Import and Visualise OSM Data
Last updated on 2025-07-03 | Edit this page
Estimated time: 70 minutes
Overview
Questions
- How to import and work with vector data from OpenStreetMap?
Objectives
After completing this episode, participants should be able to…
- Import OSM vector data from the API
- Select and manipulate OSM vector data
- Visualise and map OSM Vector data
- Use Leaflet for interactive mapping
What is OpenStreetMap?
OpenStreetMap (OSM) is a collaborative project which aims at mapping the world and sharing geospatial data in an open way. Anyone can contribute, by mapping geographical objects they encounter, by adding topical information on existing map objects (their name, function, capacity, etc.), or by mapping buildings and roads from satellite imagery.

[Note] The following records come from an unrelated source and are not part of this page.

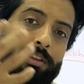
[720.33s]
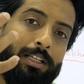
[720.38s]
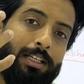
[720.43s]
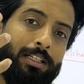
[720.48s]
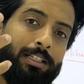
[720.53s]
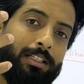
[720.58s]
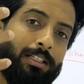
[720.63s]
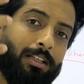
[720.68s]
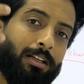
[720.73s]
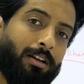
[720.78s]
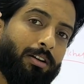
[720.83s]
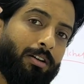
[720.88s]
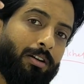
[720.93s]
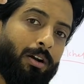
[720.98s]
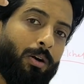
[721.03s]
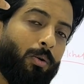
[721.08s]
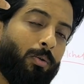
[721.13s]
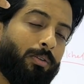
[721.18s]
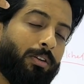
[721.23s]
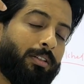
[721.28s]
this
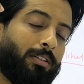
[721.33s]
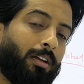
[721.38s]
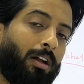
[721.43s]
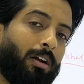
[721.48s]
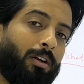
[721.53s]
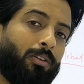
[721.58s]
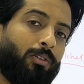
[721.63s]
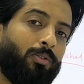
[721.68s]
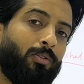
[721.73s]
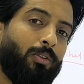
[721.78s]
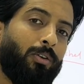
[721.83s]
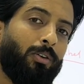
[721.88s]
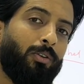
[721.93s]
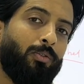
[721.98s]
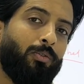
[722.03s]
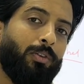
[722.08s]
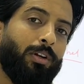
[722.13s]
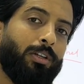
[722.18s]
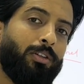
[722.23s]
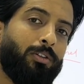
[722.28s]
crowd, this ultra
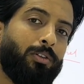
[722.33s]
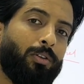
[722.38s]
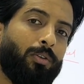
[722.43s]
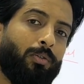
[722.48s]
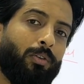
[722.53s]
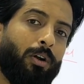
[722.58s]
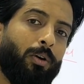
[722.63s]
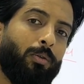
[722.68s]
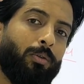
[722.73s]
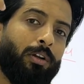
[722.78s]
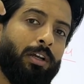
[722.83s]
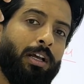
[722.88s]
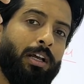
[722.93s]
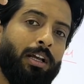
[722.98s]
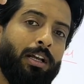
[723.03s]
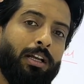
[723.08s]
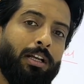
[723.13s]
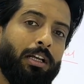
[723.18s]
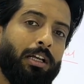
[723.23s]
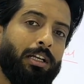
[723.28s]
rich crowd,
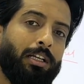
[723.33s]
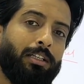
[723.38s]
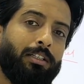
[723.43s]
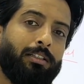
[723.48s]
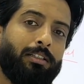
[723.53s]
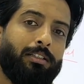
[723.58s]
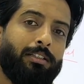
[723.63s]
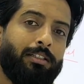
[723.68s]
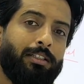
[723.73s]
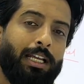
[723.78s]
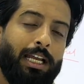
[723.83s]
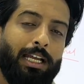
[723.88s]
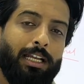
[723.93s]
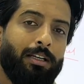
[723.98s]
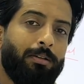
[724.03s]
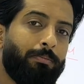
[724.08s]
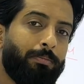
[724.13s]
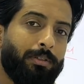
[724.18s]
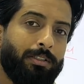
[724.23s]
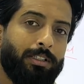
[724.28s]
is
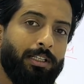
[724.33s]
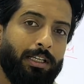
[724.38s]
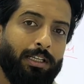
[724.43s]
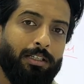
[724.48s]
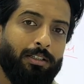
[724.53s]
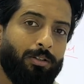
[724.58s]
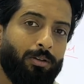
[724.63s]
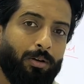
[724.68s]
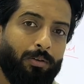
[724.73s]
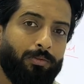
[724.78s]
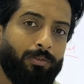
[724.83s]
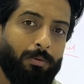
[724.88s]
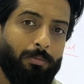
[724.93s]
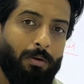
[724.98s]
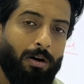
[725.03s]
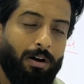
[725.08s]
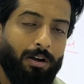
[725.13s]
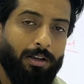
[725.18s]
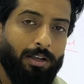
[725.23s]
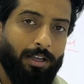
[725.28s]
10% of the
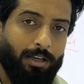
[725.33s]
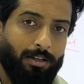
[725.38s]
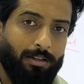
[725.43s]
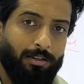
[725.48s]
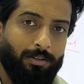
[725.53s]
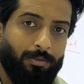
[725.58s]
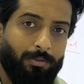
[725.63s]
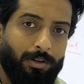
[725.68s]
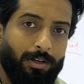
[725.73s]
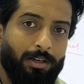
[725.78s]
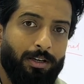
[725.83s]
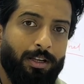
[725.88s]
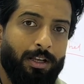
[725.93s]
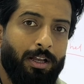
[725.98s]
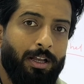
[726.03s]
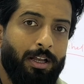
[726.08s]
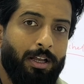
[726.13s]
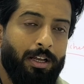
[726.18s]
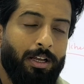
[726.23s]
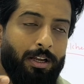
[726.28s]
market, right?
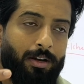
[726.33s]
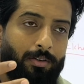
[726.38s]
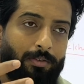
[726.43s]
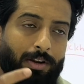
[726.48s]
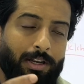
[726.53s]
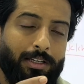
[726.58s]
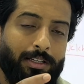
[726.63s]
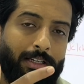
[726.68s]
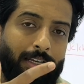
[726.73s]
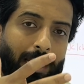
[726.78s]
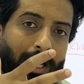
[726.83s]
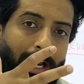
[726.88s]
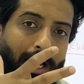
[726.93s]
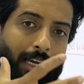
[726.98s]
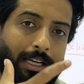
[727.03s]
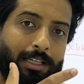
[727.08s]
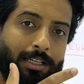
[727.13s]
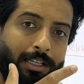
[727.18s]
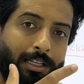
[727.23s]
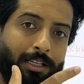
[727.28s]
Rest
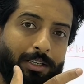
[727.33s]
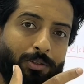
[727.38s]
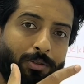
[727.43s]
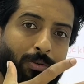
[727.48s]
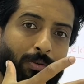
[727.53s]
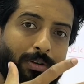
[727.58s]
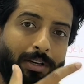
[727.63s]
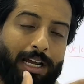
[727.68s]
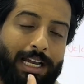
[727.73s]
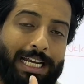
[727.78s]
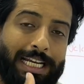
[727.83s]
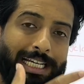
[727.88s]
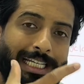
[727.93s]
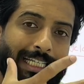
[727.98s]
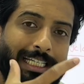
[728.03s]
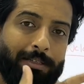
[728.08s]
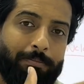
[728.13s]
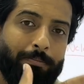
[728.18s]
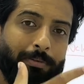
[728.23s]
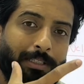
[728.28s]
80 to
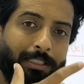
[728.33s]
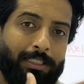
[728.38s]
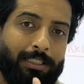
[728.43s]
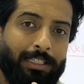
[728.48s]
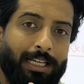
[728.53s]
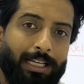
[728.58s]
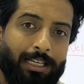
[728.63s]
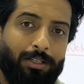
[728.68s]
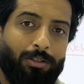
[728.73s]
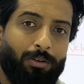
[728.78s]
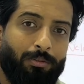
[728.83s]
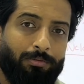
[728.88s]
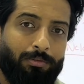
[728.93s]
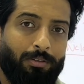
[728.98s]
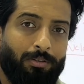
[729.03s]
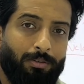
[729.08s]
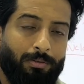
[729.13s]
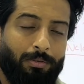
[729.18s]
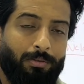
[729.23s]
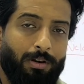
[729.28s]
90% of
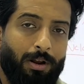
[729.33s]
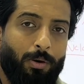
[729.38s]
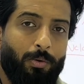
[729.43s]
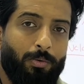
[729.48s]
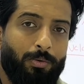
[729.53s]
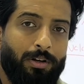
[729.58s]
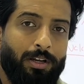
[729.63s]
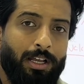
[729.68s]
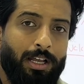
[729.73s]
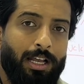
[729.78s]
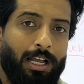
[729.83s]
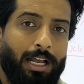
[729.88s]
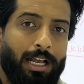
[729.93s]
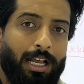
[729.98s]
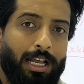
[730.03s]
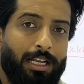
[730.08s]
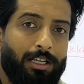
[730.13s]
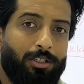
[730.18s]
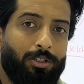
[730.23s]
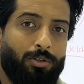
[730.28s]
the crowd
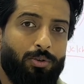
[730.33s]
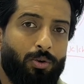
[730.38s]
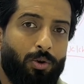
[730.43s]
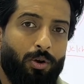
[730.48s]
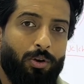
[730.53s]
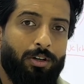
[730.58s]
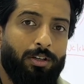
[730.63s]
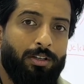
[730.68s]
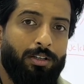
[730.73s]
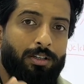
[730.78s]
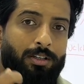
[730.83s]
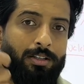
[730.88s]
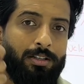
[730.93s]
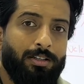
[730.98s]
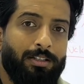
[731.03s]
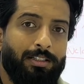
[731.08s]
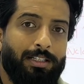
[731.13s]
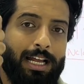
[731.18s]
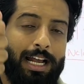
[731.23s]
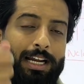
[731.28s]
is not
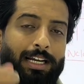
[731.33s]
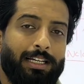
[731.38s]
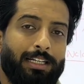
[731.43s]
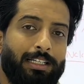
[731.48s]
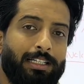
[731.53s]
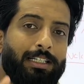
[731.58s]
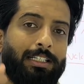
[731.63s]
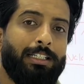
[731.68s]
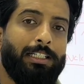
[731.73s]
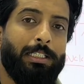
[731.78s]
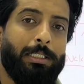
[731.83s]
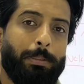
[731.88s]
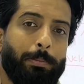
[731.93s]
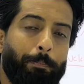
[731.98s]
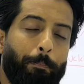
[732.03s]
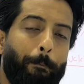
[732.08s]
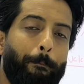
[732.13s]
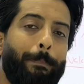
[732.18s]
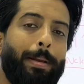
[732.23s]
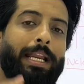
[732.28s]
that
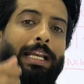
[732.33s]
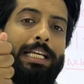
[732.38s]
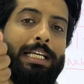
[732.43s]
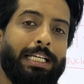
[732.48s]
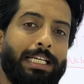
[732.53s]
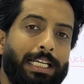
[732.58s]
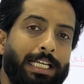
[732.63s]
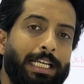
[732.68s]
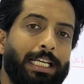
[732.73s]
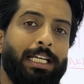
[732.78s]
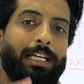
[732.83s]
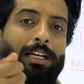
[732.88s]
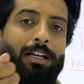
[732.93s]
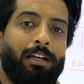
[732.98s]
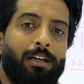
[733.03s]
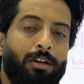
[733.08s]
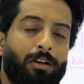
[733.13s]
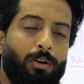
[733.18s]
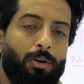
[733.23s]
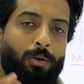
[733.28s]
spending
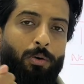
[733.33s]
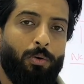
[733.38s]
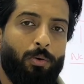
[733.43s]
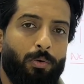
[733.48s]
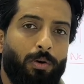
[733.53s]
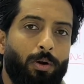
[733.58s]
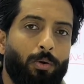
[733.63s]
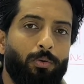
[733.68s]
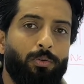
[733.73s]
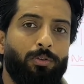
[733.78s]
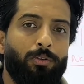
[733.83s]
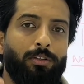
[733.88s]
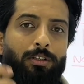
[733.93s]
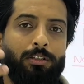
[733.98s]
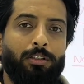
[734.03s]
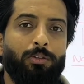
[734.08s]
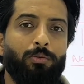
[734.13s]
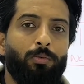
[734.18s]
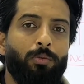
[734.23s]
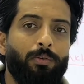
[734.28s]
crowd. So
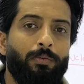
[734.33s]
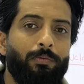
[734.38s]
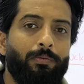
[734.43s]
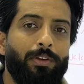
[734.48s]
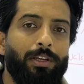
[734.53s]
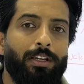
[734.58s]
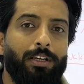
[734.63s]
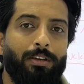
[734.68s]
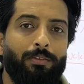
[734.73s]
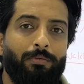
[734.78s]
this is why we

This information is then validated by other users and eventually added to the common “map” or information system. This ensures that the information is accessible, open, verified, accurate and up-to-date.
The result looks like this:
The geospatial data underlying this interface is made of geometrical objects (i.e. points, lines, polygons) and their associated tags (#building #height, #road #secondary #90kph, etc.).

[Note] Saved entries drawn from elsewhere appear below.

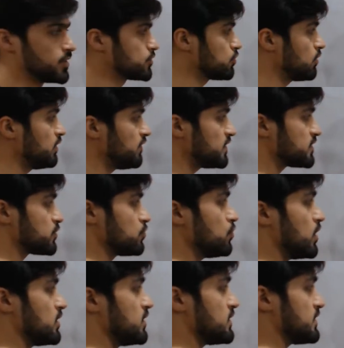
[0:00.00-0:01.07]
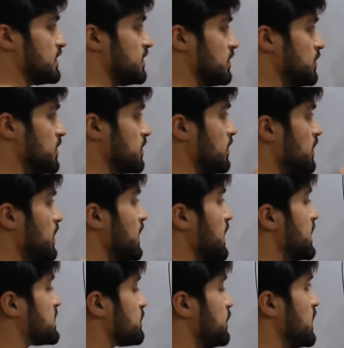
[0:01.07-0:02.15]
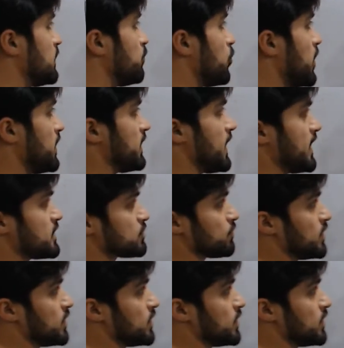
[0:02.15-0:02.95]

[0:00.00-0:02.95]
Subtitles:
So if it's 200 centimeter, its midpoint x1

How to extract geospatial data from OpenStreetMap?
R
library(tidyverse)
library(sf)
assign("has_internet_via_proxy", TRUE, environment(curl::has_internet))
Bounding box
The first thing to do is to define the area within which you want to
retrieve data, aka the bounding box. This can be defined easily
using a place name and the package osmdata
to access the
free Nominatim API provided by OpenStreetMap.
We are going to look at Brielle together.
Callout
Beware that downloading and analysing the data for larger cities might be long, slow and cumbersome on your machine. If you choose another location to work with, please try to choose a city of similar size!
We first geocode our spatial text search and extract the
corresponding bounding box (getbb
).
R
library(osmdata)
bb <- osmdata::getbb("Brielle")
bb
OUTPUT
min max
x 4.135294 4.229222
y 51.883500 51.931410
A word of caution
There might be multiple responses from the API query, corresponding to different objects at the same location, or different objects at different locations. For example: Brielle (Netherlands) and Brielle (New Jersey)


By default, getbb()
from the osmdata
package returns the first item. This means that regardless of the number
of returned locations with the given name, the function will return a
bounding box and it might be that we are not looking for the first item.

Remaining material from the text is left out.